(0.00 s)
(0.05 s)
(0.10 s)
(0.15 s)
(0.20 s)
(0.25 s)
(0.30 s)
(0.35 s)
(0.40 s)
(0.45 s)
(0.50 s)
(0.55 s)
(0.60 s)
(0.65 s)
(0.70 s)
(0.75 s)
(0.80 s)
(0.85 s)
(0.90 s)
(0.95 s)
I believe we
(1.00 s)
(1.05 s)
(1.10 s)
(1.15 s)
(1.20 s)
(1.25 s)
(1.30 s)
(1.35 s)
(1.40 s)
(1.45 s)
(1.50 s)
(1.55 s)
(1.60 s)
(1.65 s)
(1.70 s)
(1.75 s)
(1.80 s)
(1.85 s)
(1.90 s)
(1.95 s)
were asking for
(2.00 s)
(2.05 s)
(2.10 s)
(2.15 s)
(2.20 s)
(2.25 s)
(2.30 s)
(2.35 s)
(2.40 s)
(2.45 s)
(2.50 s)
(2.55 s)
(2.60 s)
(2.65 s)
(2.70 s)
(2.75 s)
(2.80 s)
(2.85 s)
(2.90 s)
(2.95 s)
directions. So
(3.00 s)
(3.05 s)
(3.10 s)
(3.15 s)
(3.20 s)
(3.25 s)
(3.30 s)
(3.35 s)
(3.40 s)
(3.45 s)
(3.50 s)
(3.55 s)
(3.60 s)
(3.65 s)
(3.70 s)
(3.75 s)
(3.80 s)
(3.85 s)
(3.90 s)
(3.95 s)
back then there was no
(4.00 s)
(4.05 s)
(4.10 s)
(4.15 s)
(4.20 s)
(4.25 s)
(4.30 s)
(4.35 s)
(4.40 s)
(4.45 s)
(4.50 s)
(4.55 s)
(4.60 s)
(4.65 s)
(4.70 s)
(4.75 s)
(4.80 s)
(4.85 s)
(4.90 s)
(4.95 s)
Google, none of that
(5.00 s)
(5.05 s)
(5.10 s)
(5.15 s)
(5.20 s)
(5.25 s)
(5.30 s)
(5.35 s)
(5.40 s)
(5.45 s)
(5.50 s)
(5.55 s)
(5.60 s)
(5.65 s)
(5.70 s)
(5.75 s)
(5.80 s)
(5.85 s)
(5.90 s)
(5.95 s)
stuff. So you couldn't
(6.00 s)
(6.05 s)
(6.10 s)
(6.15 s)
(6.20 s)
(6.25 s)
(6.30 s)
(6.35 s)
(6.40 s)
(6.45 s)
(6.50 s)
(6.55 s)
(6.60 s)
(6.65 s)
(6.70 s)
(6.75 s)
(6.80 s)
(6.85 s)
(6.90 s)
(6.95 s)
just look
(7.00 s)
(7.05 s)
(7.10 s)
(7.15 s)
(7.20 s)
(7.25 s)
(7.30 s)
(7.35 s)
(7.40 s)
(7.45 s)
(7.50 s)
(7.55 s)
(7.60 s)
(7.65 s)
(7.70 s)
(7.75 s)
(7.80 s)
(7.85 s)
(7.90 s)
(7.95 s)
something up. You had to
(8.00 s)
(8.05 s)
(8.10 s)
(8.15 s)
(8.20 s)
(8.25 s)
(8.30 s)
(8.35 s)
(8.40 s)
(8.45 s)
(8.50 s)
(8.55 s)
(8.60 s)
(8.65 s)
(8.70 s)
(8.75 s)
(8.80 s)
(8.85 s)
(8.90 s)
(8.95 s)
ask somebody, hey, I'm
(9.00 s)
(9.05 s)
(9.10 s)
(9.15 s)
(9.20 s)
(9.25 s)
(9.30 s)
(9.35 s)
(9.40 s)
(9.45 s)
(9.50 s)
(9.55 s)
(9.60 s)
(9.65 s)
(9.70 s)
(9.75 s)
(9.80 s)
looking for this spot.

# # # # #

Would it be possible to reproduce all the entries exactly as they appear above?

§ **Exercise output**:
(0.00 s)
(0.05 s)
(0.10 s)
(0.15 s)
(0.20 s)
(0.25 s)
(0.30 s)
(0.35 s)
(0.40 s)
(0.45 s)
(0.50 s)
(0.55 s)
(0.60 s)
(0.65 s)
(0.70 s)
(0.75 s)
(0.80 s)
(0.85 s)
(0.90 s)
(0.95 s)
I believe we
(1.00 s)
(1.05 s)
(1.10 s)
(1.15 s)
(1.20 s)
(1.25 s)
(1.30 s)
(1.35 s)
(1.40 s)
(1.45 s)
(1.50 s)
(1.55 s)
(1.60 s)
(1.65 s)
(1.70 s)
(1.75 s)
(1.80 s)
(1.85 s)
(1.90 s)
(1.95 s)
were asking for
(2.00 s)
(2.05 s)
(2.10 s)
(2.15 s)
(2.20 s)
(2.25 s)
(2.30 s)
(2.35 s)
(2.40 s)
(2.45 s)
(2.50 s)
(2.55 s)
(2.60 s)
(2.65 s)
(2.70 s)
(2.75 s)
(2.80 s)
(2.85 s)
(2.90 s)
(2.95 s)
directions. So
(3.00 s)
(3.05 s)
(3.10 s)
(3.15 s)
(3.20 s)
(3.25 s)
(3.30 s)
(3.35 s)
(3.40 s)
(3.45 s)
(3.50 s)
(3.55 s)
(3.60 s)
(3.65 s)
(3.70 s)
(3.75 s)
(3.80 s)
(3.85 s)
(3.90 s)
(3.95 s)
back then there was no
(4.00 s)
(4.05 s)
(4.10 s)
(4.15 s)
(4.20 s)
(4.25 s)
(4.30 s)
(4.35 s)
(4.40 s)
(4.45 s)
(4.50 s)
(4.55 s)
(4.60 s)
(4.65 s)
(4.70 s)
(4.75 s)
(4.80 s)
(4.85 s)
(4.90 s)
(4.95 s)
Google, none of that
(5.00 s)
(5.05 s)
(5.10 s)
(5.15 s)
(5.20 s)
(5.25 s)
(5.30 s)
(5.35 s)
(5.40 s)
(5.45 s)
(5.50 s)
(5.55 s)
(5.60 s)
(5.65 s)
(5.70 s)
(5.75 s)
(5.80 s)
(5.85 s)
(5.90 s)
(5.95 s)
stuff. So you couldn't
(6.00 s)
(6.05 s)
(6.10 s)
(6.15 s)
(6.20 s)
(6.25 s)
(6.30 s)
(6.35 s)
(6.40 s)
(6.45 s)
(6.50 s)
(6.55 s)
(6.60 s)
(6.65 s)
(6.70 s)
(6.75 s)
(6.80 s)
(6.85 s)
(6.90 s)
(6.95 s)
just look
(7.00 s)
(7.05 s)
(7.10 s)
(7.15 s)
(7.20 s)
(7.25 s)
(7.30 s)
(7.35 s)
(7.40 s)
(7.45 s)
(7.50 s)
(7.55 s)
(7.60 s)
(7.65 s)
(7.70 s)
(7.75 s)
(7.80 s)
(7.85 s)
(7.90 s)
(7.95 s)
something up. You had to
(8.00 s)
(8.05 s)
(8.10 s)
(8.15 s)
(8.20 s)
(8.25 s)
(8.30 s)
(8.35 s)
(8.40 s)
(8.45 s)
(8.50 s)
(8.55 s)
(8.60 s)
(8.65 s)
(8.70 s)
(8.75 s)
(8.80 s)
(8.85 s)
(8.90 s)
(8.95 s)
ask somebody, hey, I'm
(9.00 s)
(9.05 s)
(9.10 s)
(9.15 s)
(9.20 s)
(9.25 s)
(9.30 s)
(9.35 s)
(9.40 s)
(9.45 s)
(9.50 s)
(9.55 s)
(9.60 s)
(9.65 s)
(9.70 s)
(9.75 s)
(9.80 s)
looking for this spot.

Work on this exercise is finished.